Can I Take A Loan Against Gold?

When you take a gold loan, lenders do not look at your credit history and will only consider the purity of the gold ornaments or coins. Moreover, these loans are easy to avail and require minimal paperwork.

Lenders usually offer a maximum of loan against gold  of the current market value of your precious metals. This reduces both the lender’s and borrower’s risk, thus lowering interest rates and fees.


When it comes to loan collateral, gold bullion is an increasingly popular option. This is because gold offers a high level of liquidity and can be used as a replacement for other forms of loan collateral when needed. It also tends to maintain its value over long periods of time, despite price fluctuations.

A collateral loan against gold is a great way to secure short-term loans you know you can repay. It is based on the value of your gold and not your credit score, and typically has lower interest rates than unsecured loans. It also does not require a credit check, making it easier for people with poor credit scores to qualify.

JM Bullion is partnered with Collateral Finance Corporation (CFC) to offer this unique service for our customers. CFC uses in-house valuers to appraise your bullion holdings and determine the loan-to-value ratio. Then they will give you cash in exchange for your precious metals, which is stored safely until your loan is repaid.

Interest rates

While most of us think of gold as an investment, it can also serve as a source of immediate cash. Many banks and non-banking financial organizations (NBFCs) offer loans against bullion, which provide temporary capital for those who need it. These loans are based on the value of the bullion and have shorter disbursement periods than traditional bank loans.
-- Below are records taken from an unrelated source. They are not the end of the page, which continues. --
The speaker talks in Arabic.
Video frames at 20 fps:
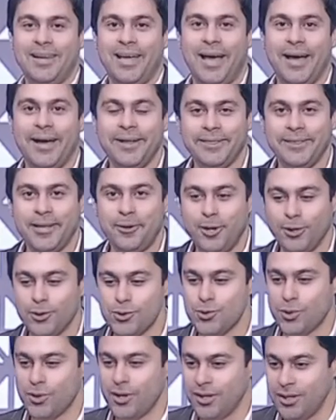يعني حياتنا
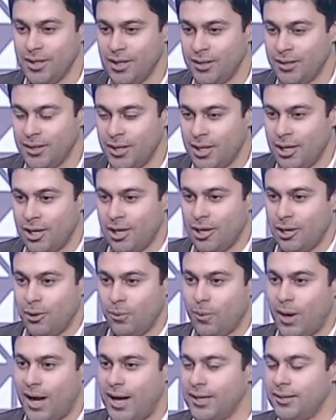واحنا صغيرين
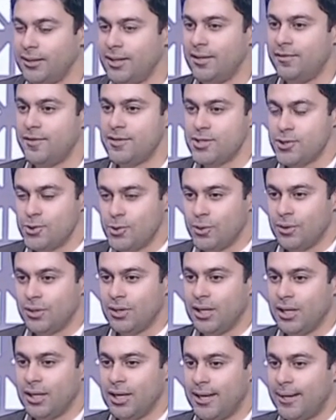وعن
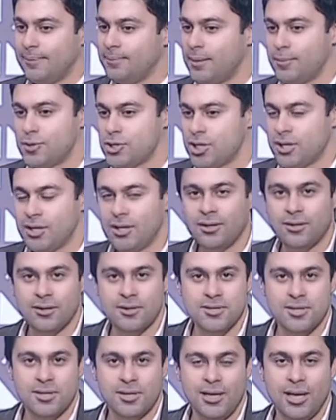التلفزيون كلامنا مش
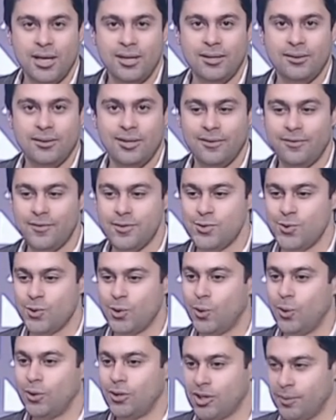هيخلص لان
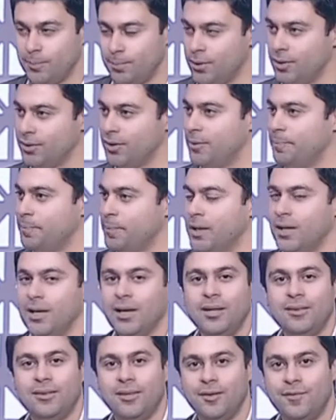التلفزيون هو اللي ربانا
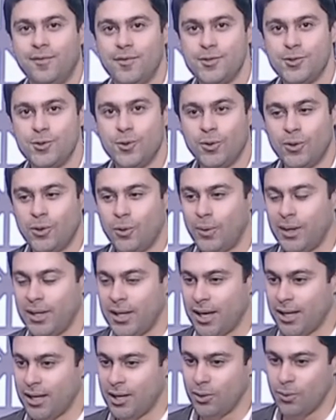التلفزيون
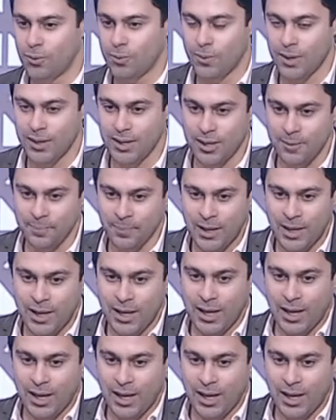هو اللي خلق جوانا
The lender will verify the purity of the bullion and then determine a loan to value ratio, which typically ranges from 50-70% of the total asset value. This means that you can leverage the value of your gold in a short amount of time, while still keeping it as an appreciating investment. The gold will be vaulted by the lender for the duration of the loan, but you will maintain ownership.

One of the best things about this type of loan is that it does not require a credit history check. However, failure to make payments on a timely basis can damage your CIBIL score and limit future lending opportunities.

Repayment options

Gold loan tenures are flexible and can be extended to suit a borrower’s needs. They also offer multiple repayment options to suit a range of budgets, including repaying the interest and principal amount equally in monthly instalments (EMI), paying only the interest for the duration of the tenure, or making partial payments based on funds available throughout the tenure. Reputable lenders also charge minimal or zero prepayment charges for a gold loan.

Unlike home and auto loans, which require extensive documentation, gold loan applications are usually processed in less than 30 minutes. This is because the lender only has to confirm the purity and value of the pledged gold. In addition, most lenders do not ask for income proof or credit history, as they are assured of the repayment capacity and safety of the gold collateral. This makes gold loans more accessible than traditional secured loans. They are an excellent option for borrowers who need cash to cover urgent expenses.


In a loan against gold, you pledge your precious metal as collateral for a short-term credit facility. In exchange, you get money that is equal to the value of your gold. The process is usually quick and convenient. You gold buyer can also receive a higher loan amount than you would with other forms of collateral, such as property or personal loans.

Generally, banks and NBFCs offer low-interest rates for gold loans. This is because the loans are secured by physical gold, which reduces the lender’s risk. Additionally, many lenders allow borrowers to pay only the interest on their loan for the entire repayment term.


Unlike other loans, you don’t need to provide income proof or have a good CIBIL score when applying for a gold loan. However, if you default on your payments, the lender will auction your gold item to recover the outstanding balance. This is why it’s important to make timely equated monthly instalment (EMI) payments.